Profound loneliness occurs when future plans include having children and the opportunity is lost by the death of a spouse. This is especially true if the bereaved feels a child would have been a living part of the mate who died.
"Empty-nesters" feel the effects of a spouse’s death in other ways. The fact that the house is completely empty now, precipitates an entirely different level of loneliness. This is especially true in marriages that have lasted many years, where plans for a long and enjoyable retirement were disrupted by a spouse’s death.
Losing your life companion can leave you feeling confused and panicky at any age. For this reason, you should delay making any major decisions. Try to postpone them until you can think more clearly and have a better idea of how your life is going to change. Antoine de Saint-Exup’ery wrote, "... you cannot plant an acorn in the morning and expect that afternoon to sit in the shade of the oak."
You have grown accustomed to living a certain life-style and engaging in favorite activities with your spouse. You are used to being the object of your spouse’s love. For example, a woman who becomes a widow didn’t just lose her husband. She lost her best friend, her confidant, her "knight in shining armor."
The death of your spouse can also change the relationship you had with mutual friends. Those same friends you socialized with as a couple, may have a difficult time interacting with you as an individual. You may begin to feel like the "fifth wheel." Life without your spouse may steer you in the direction of a new circle of friends. Many times, lasting friendships develop between people who met in grief support groups. Your loss is a common bond.
How can you overcome the problems you face after your spouse has died? First, you must recognize that grief is necessary; it is something you must work through. There are no shortcuts.
It is important to express your feelings. Take time to cry. Don’t be afraid to share your tears with others. Express your anger when you feel the need. Talk openly with family members and friends; this is a time to lean on them. Some of your friends may feel awkward for awhile because they don’t know how to talk to you about your loss. You can help them by simply telling them what your needs are.
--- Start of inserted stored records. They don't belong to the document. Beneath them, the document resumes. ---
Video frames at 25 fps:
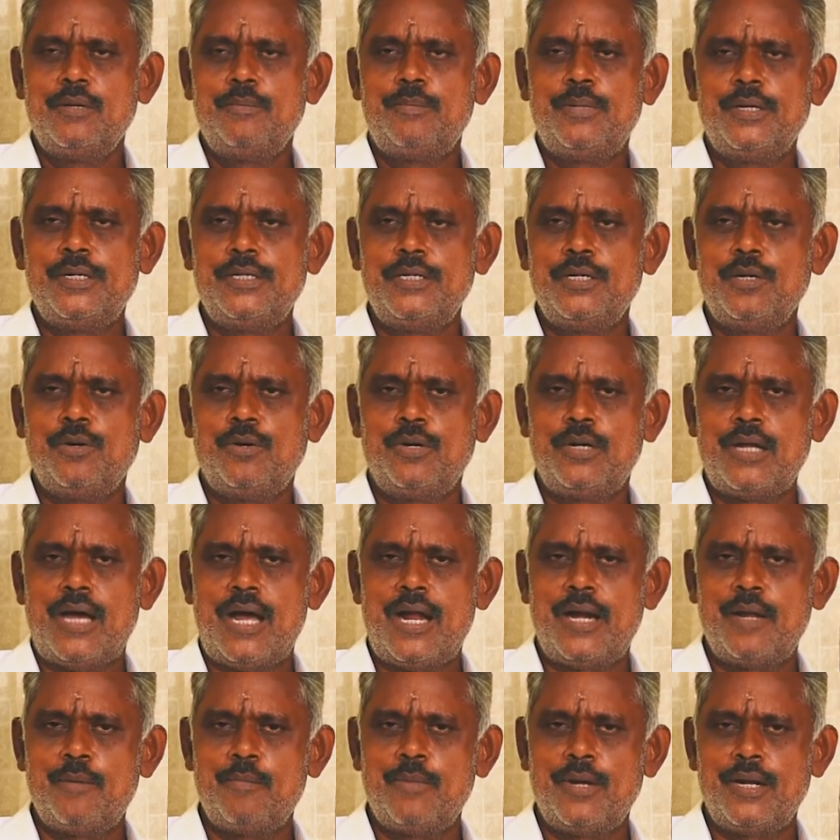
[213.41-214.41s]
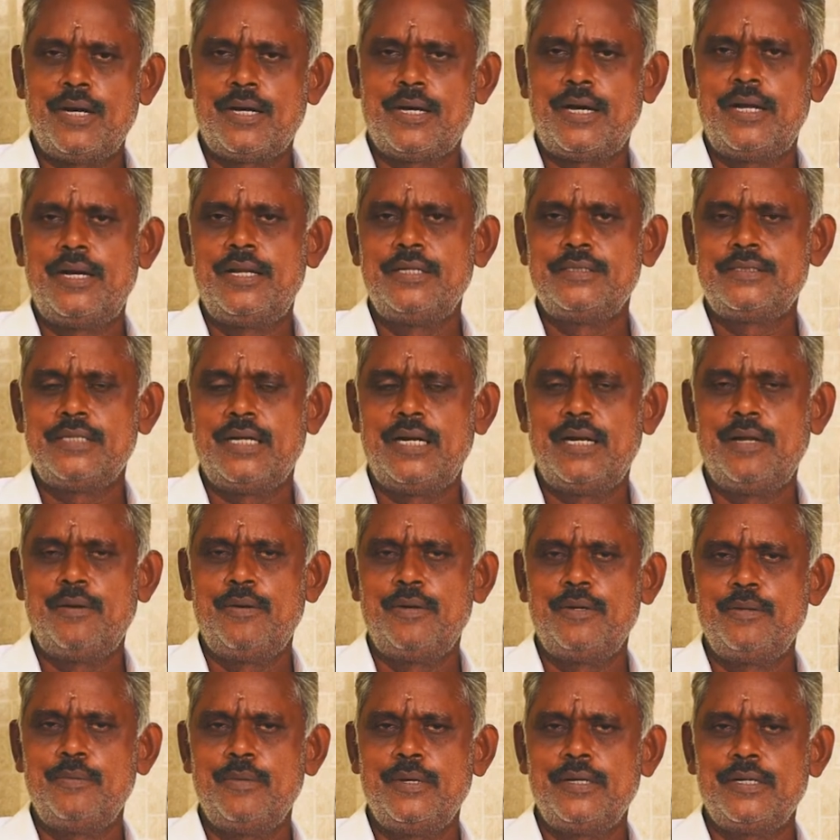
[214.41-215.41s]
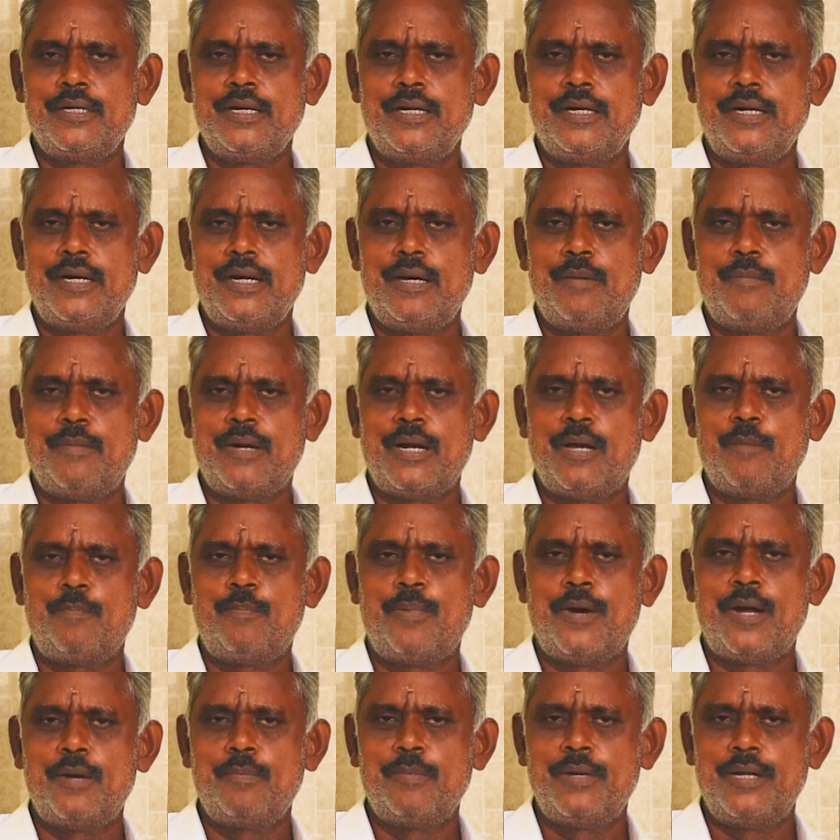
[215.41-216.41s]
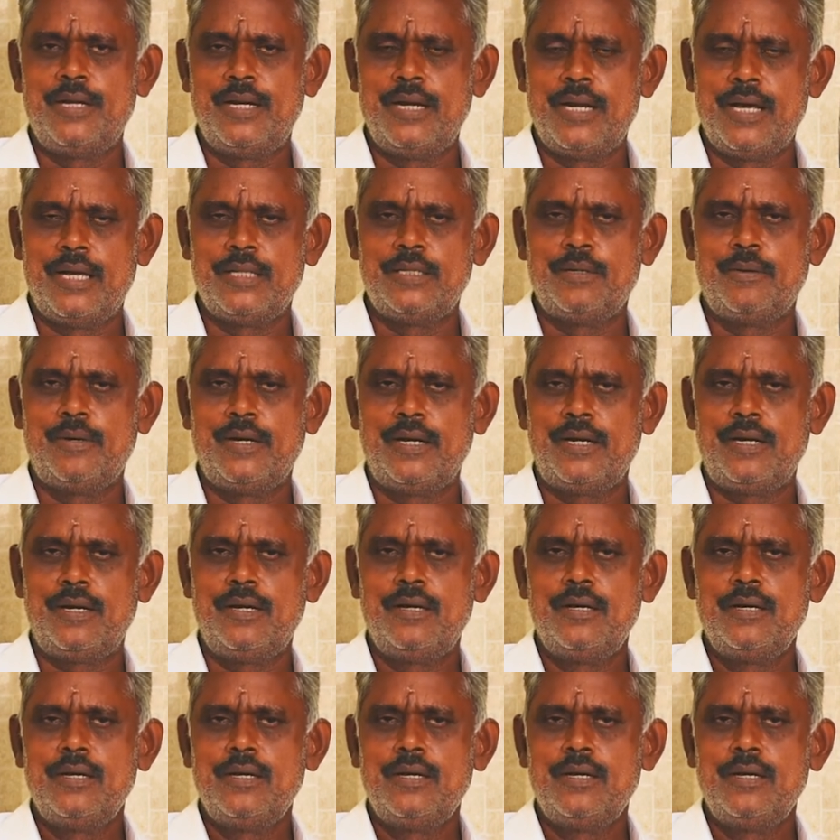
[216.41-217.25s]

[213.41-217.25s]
பெரிய ஒரு ஆடம்பர காரிலே செல்ல வேண்டும் என்கின்ற மனப்பான்மை இல்லாதவர்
Don’t try to protect your children or other family members by hiding your sadness.
If you normally have a pressing schedule, try to lighten it. Remember, grief is mentally taxing; you do not need the added strain of too much to do. Set aside some quiet time for yourself, time when you can think about your spouse’s death and put things into perspective.
If you are worried that you are not coping well with your grief, consider talking to a counselor. You may be relieved to discover that you are reacting normally. If you believe you need help, ask your clergy, doctor, or funeral director to suggest a counselor who will help you through your transition.
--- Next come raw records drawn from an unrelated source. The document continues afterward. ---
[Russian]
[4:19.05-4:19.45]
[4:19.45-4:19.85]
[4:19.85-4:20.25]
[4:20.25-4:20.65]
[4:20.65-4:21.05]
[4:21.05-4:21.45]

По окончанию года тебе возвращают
Many bereaved spouses find adjusting to life without a partner becomes easier if they talk to others in the same situation. You might want to consider joining a local support group. Ask us for information regarding local groups specifically for those who have lost a spouse.
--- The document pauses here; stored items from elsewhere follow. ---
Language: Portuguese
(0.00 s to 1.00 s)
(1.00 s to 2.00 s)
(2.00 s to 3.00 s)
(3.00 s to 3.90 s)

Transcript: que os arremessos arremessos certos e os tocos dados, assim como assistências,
After some time and effort, you will adjust to your new life and your grief will diminish. This does not mean you must forget your loved one; it means you have accepted the death and can begin to live each day in the present, savoring the memories as part of your new life. In fact, many agree the best way to honor a loved one who died, is to live a life full of friendship and even new love.
Dealing properly with your grief can make it all possible.